Livre. En un peu moins de trois siècles, l’espérance de vie à la naissance a presque triplé. D’immenses inégalités persistent, entre les régions du monde et au sein de chaque pays, mais le fait est là : en moyenne, l’indice roi de notre bien-être, l’indiscutable métrique du progrès humain, a augmenté dans des proportions considérables au cours des dernières décennies. Cet extraordinaire succès n’a pourtant, en tant que tel, généré que peu de réflexions ; il existe quantité d’histoires de la médecine, mais bien peu d’histoires de la santé humaine.

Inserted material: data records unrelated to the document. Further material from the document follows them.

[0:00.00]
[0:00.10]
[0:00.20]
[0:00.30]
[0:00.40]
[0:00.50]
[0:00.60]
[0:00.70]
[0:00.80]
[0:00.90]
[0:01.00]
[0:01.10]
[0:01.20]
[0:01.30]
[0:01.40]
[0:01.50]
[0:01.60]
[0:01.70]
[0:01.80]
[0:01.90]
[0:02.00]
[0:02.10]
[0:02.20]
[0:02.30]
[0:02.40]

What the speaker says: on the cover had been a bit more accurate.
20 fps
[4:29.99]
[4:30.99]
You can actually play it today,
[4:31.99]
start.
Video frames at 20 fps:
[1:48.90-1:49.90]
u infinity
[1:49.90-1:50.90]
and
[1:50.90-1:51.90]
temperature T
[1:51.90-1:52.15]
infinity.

Avec sa Grande Extension, le médecin et épidémiologiste Jean-David Zeitoun comble cette lacune et montre que l’amélioration de l’état sanitaire de notre espèce n’est ni une propriété émergente des seuls progrès de la médecine, ni une conséquence mécanique du développement économique. C’est tout l’apport de cet essai, dense et brillamment mené : raconter, à travers l’histoire, la diversité des causes sous-jacentes à l’élévation de l’espérance de vie, et montrer que derrière cette courbe qui semble grimper de manière si monotone depuis la fin de la seconde guerre mondiale, se cachent une myriade de déterminants qui tiennent autant de la médecine que des grandes révolutions techniques et industrielles, des transitions économiques, de la richesse et des inégalités sociales, de l’impact du marketing sur les comportements collectifs, ou encore de l’état de l’environnement.

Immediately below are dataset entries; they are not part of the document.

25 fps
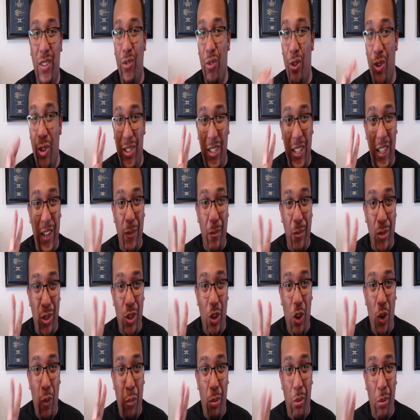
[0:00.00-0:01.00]
So I can give him
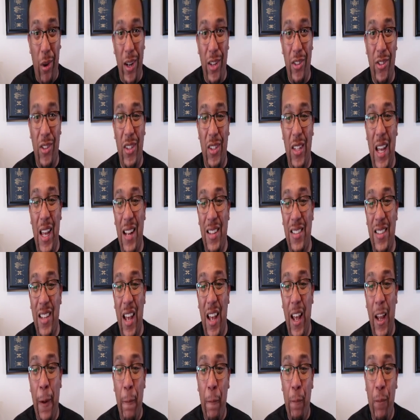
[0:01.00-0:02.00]
2 points on that
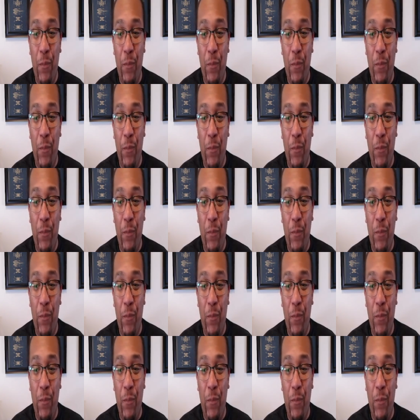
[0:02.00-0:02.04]
side.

Sans négliger les apports de personnalités remarquables – du médecin britannique Edward Jenner (1749-1823), l’inventeur de la vaccine, l’ancêtre de nos vaccins, aux économistes Anne Case et Angus Deaton, théoriciens des « morts du désespoir » de l’Amérique du XXIe siècle –, dont les portraits scientifiques forment l’une des trames de l’ouvrage.
Mortalité infantile très élevée
Son premier constat est simple : c’est celui d’une relative stagnation de l’espérance de vie, du néolithique au début du XVIIIe siècle, à des niveaux d’une grande médiocrité. Probablement autour de 25 à 30 ans. Jean-David Zeitoun met en garde contre les interprétations rapides. Cela ne signifie pas que la plupart des femmes et des hommes mouraient autour de cet âge, mais plutôt que la mortalité infantile était très élevée. « Il est probable que jusqu’au XVIIIe au moins, la moitié des enfants mouraient avant l’âge de dix ans », écrit-il. Sous-nutrition, violences, infections : c’est ce triptyque qui prenait le plus de vies.

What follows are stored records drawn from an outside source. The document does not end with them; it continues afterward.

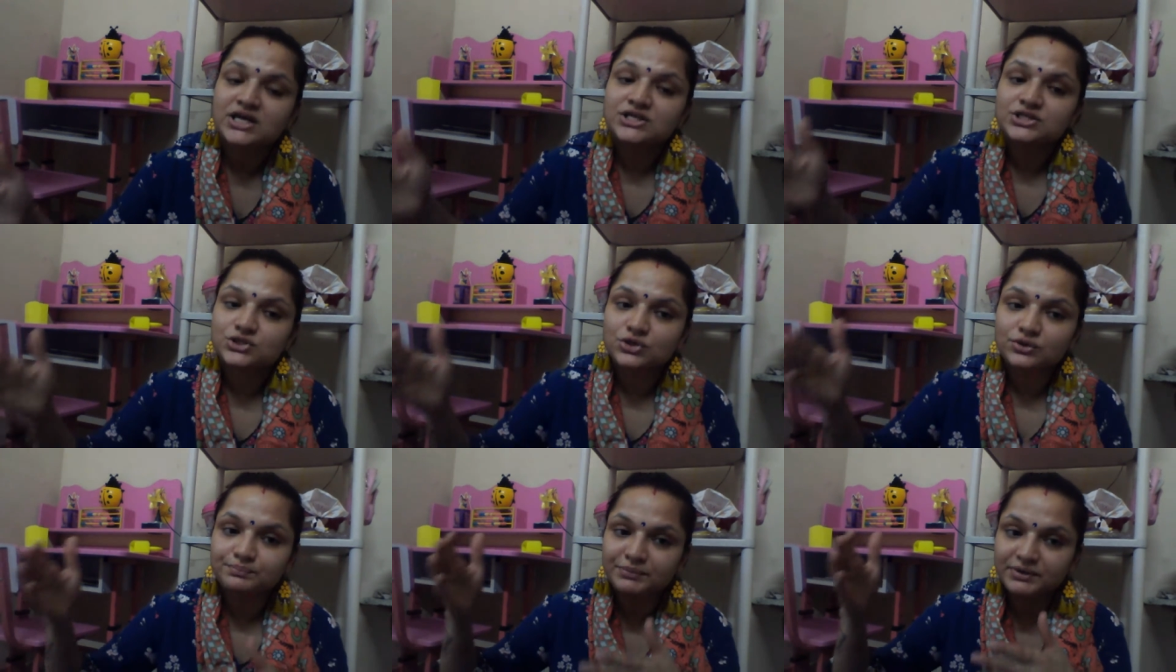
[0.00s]

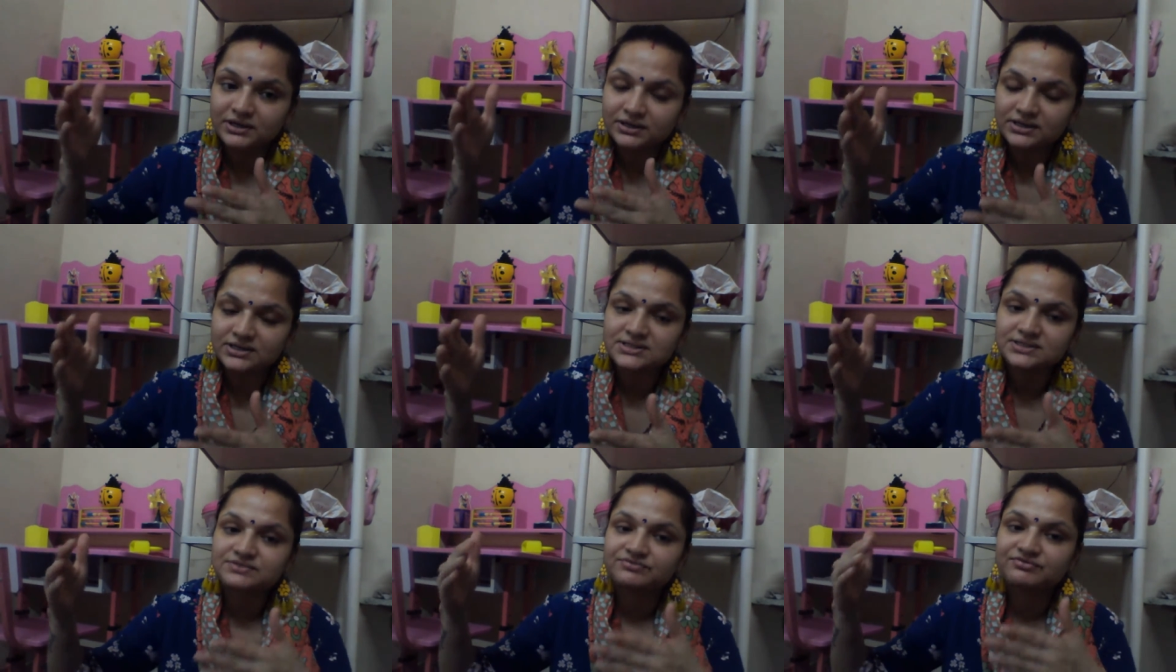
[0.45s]
So
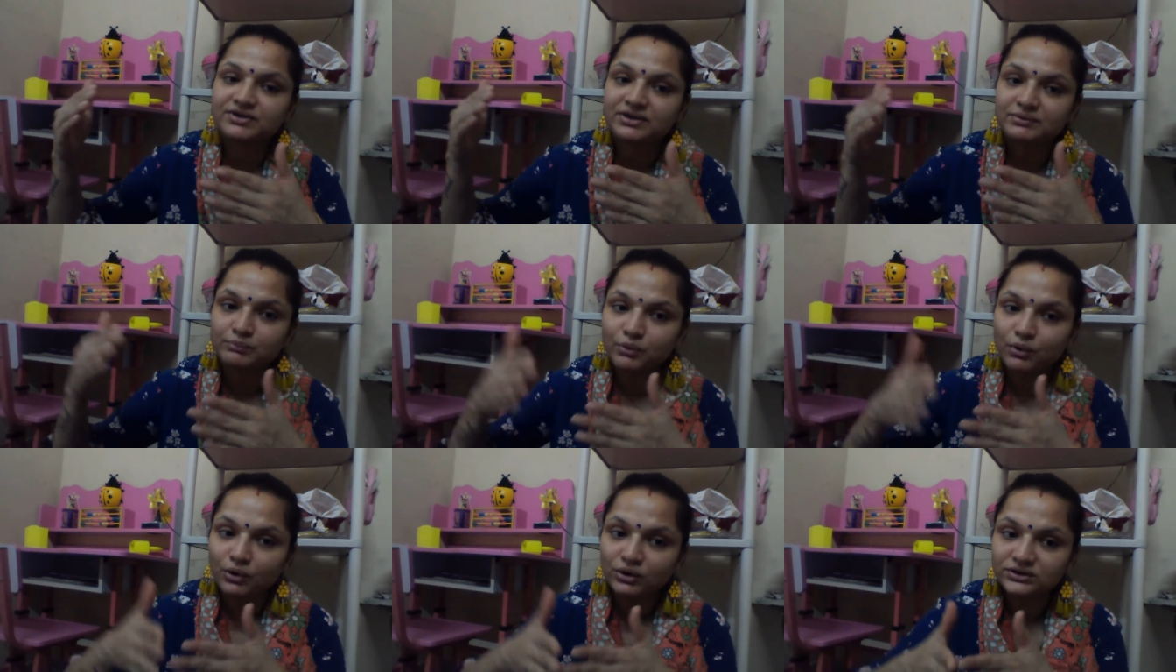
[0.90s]
because we
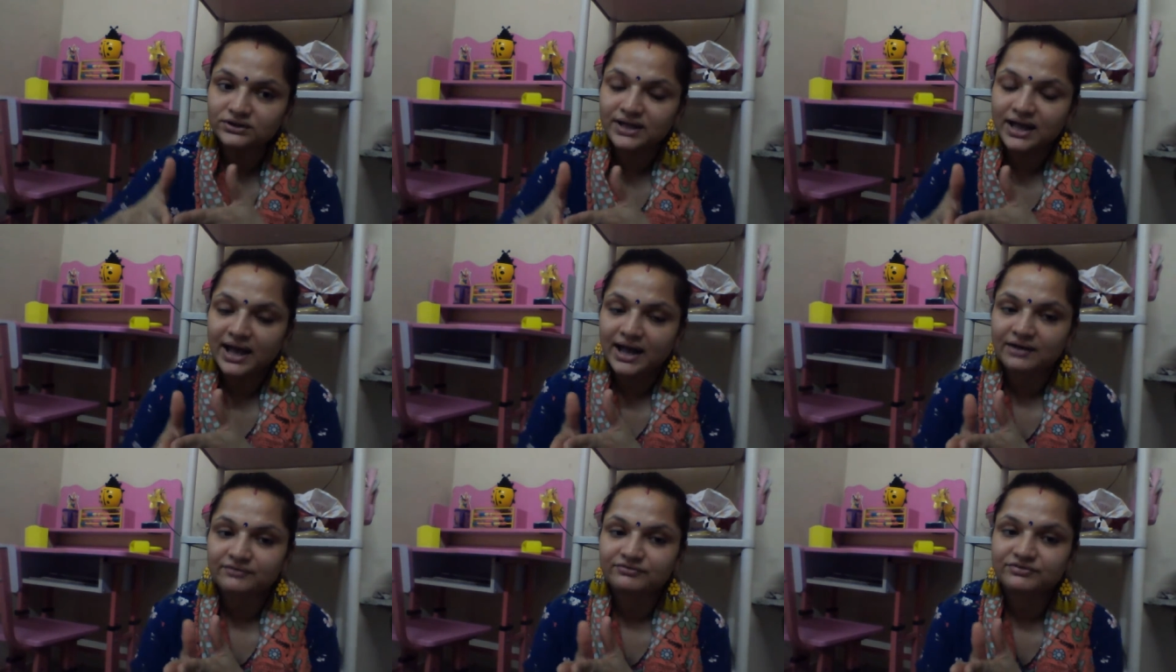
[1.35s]
both
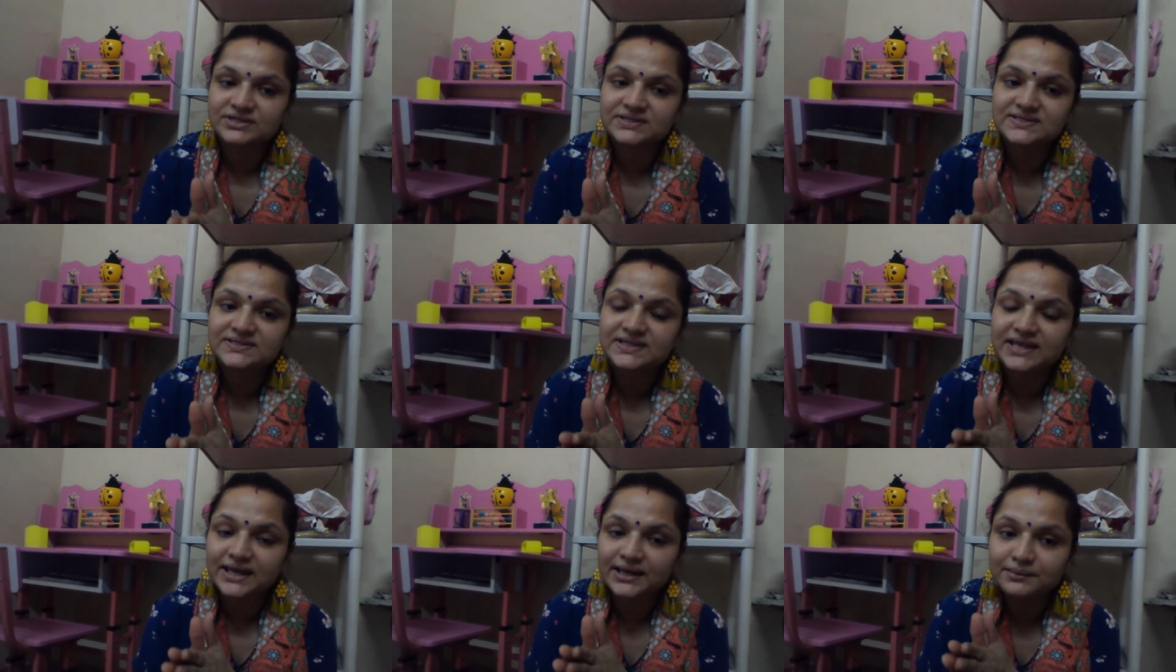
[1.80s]
have the
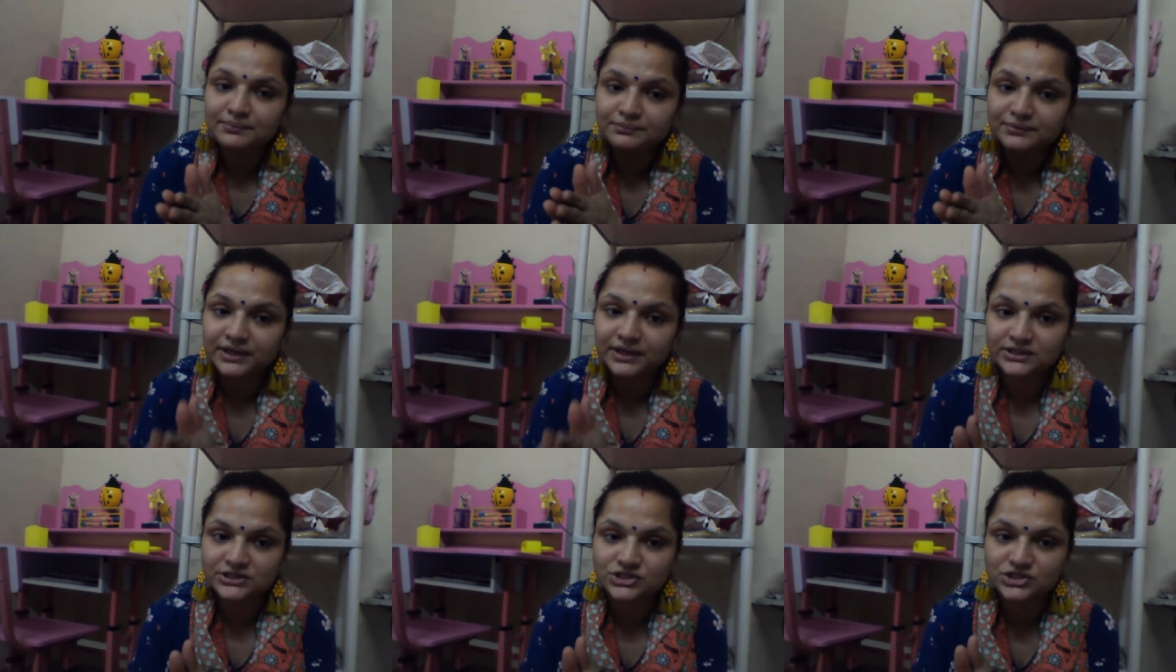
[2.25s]

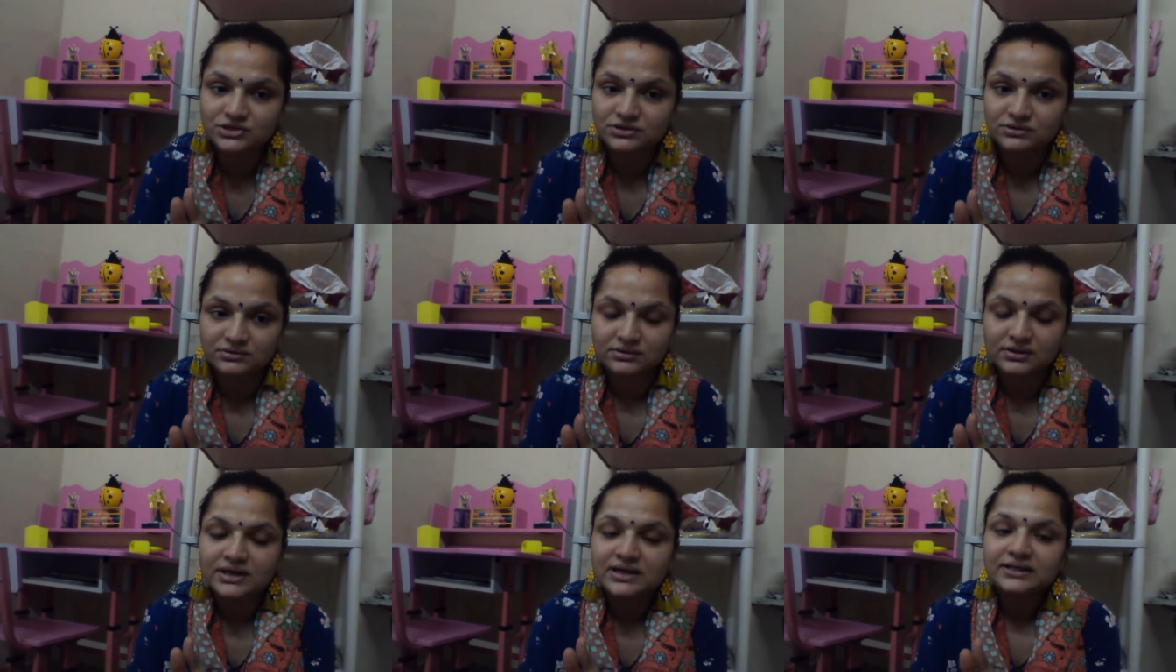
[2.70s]
same nature,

L’un des premiers événements sanitaires notables est, au siècle des Lumières, la montée en puissance de la « variolisation », cette technique rudimentaire d’immunisation contre la variole qui évoluera vers la vaccine. Avec les Lumières, le goût pour l’exploration scientifique et l’acquisition du savoir se met au service de la santé. La vaccination contre la variole aura, en quelques décennies, des effets massifs sur la baisse de la mortalité.